Entre Carthage et Rome
Au IIIe siècle avant notre ère, la cavalerie numide faisait la force des armées carthaginoises
, et le contingent commandé par le métis Mutines faillit enlever la Sicile aux Romains . A
cette époque, le roi des Massyliens était Gala, voisin et allié de Carthage; le roi des
Massaesyliens, Syphax, s'était, au contraire, rapproché de Rome. Masinissa, fils de Gala, fut,
en 213, chargé de combattre Syphax, le vainquit et l'obligea à se réfugier chez les
Maurétaniens , l'empéchant d'exiler les Romains en Espagne. Lui-même (Massinissa, donc) y
passa avec ses cavaliers numides (212). On l'y retrouve en 209 et en 206 à la bataille de Silpia
où Scipion écrasa l'armée carthaginoise d'Hasdrubal, Giscon et Magon. Le prince numide
(Massinissa toujours) négocia alors avec le vainqueur, eut une entrevue personnelle avec Scipion
et s'engagea à lui prêter son concours pour une invasion en Afrique. Cette défection fut, dit-
on, motivée par un manque de parole d'Hasdrubal, qui avait promis à Masinissa la main de sa
fille, la belle Sophonisbe, et qui la donna à Syphax pour le gagner; mais il se pourrait que
cette rupture fût postérieure à l'entente secrète de Masinissa et de Scipion.
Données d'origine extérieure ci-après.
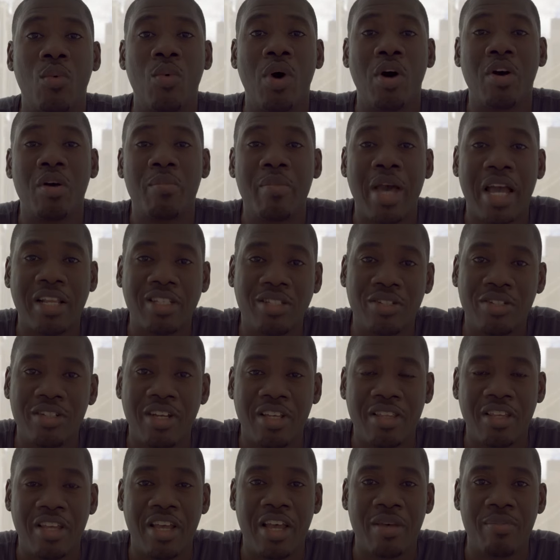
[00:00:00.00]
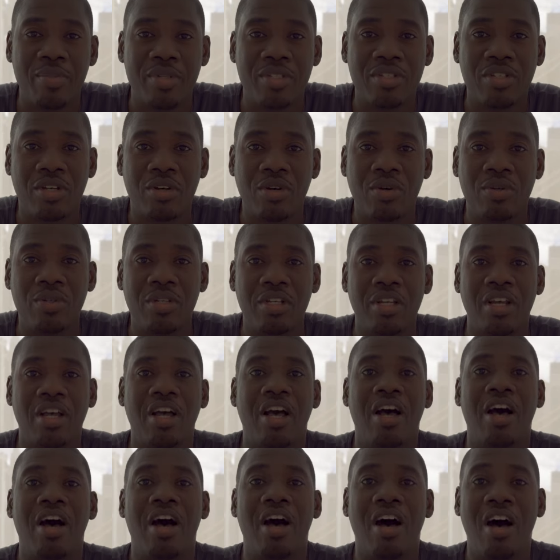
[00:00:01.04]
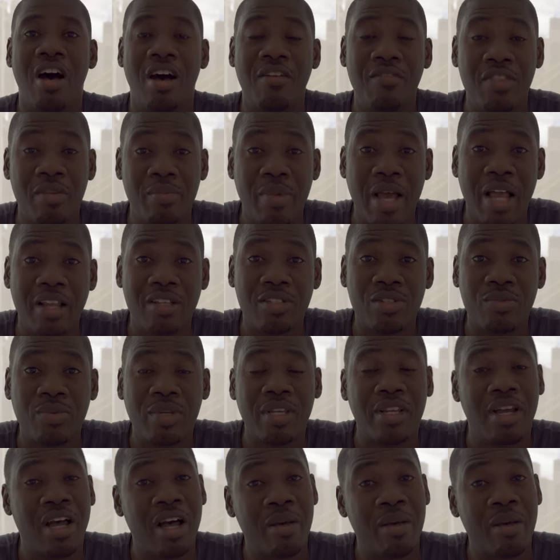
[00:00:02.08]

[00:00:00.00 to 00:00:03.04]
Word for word: Welcome back to another episode of The Balance Suite.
Sur ces entrefaites, son (le père de Massinissa) père (Gala, donc), étant mort, il avait eu pour
successeur, selon l'usage numide, le mâle aîné de la famille, son frère Oesalcès, oncle de
Masinissa, lequel mourut bientôt et fut remplacé par son fils, le faible Capusa, lequel fut
évincé au profit de son frère, le jeune Lacumacès, sous le nom duquel le pouvoir fut exercé
par un chef du nom de Mezetulus. Masinissa revendiqua la couronne, sollicita vainement
l'appui de Bocchar, roi de Maurétanie, et n'en vainquit pas moins ses concurrents. Mais à
peine était-il établi qu'il fut attaqué par Syphax et trois fois de suite complètement défait et
réduit à se cacher. Il errait sur la côte avec une bande de maraudeurs quand Scipion débarqua
(204). Il ne lui rendit pas moins de signalés services, embaucha des cavaliers numides, défit
Hannon, fils d'Hamilcar, et eut une grande part à la décisive attaque de nuit qui dispersa les
forces d'Hasdrubal et de Syphax.
Masinissa, intimement lié avec Scipion et Laelius, révéla des qualités militaires remarquables,
une énergie à toute épreuve, une fidélité qui ne se démentit jamais. Après une seconde défaite
de Syphax et Hasdrubal, il reconquit son royaume; un retour offensif de Syphax fut repoussé
et le roi fait prisonnier. Sa capitale, Cirta , fut prise avec ses trésors et sa femme, la belle
Sophonisbe. Celle-ci était toujours aimée de Masinissa; mais le général romain , redoutant
l'influence de la fille d'Hasdrubal, mit l'amoureux en demeure de choisir, et Masinissa invita
Sophonisbe à s'empoisonner. En récompense, il obtint les honneurs royaux. Hannibal, revenu
en Afrique, fit une tentative pour le ramener à lui, mais sans y parvenir. Masinissa assistait à
la bataille de Zama , avec 6000 fantassins et 4000 cavaliers, et commandait la cavalerie de
l'aile droite; après avoir mis en fuite les cavaliers numides, qui lui étaient opposés, il revint
prendre à revers l'infanterie d'Hannibal et eut part au choc qui décida de la victoire. A la paix,
il obtint non seulement la protection romaine et ses anciens États, mais encore la plus grande
partie de ceux de Syphax (201).
A partir de ce moment, le redoutable chef régna pendant cinquante années sur la Numidie.
Son objectif constant fut l'annexion des fertiles territoires carthaginois , en particulier de
l'Emporia (Tunisie centrale, Sahel de Sfax-Sousse). Les querelles étaient portées à Rome
dont les Carthaginois invoquaient l'autorité pour faire observer le traité, mais qui favorisait en
sous main les agressions numides. Masinissa fournissait des auxiliaires commandés par son
fils Misagènes, des cavaliers, des éléphants, du blé pour les guerres de Macédoine et d'Asie.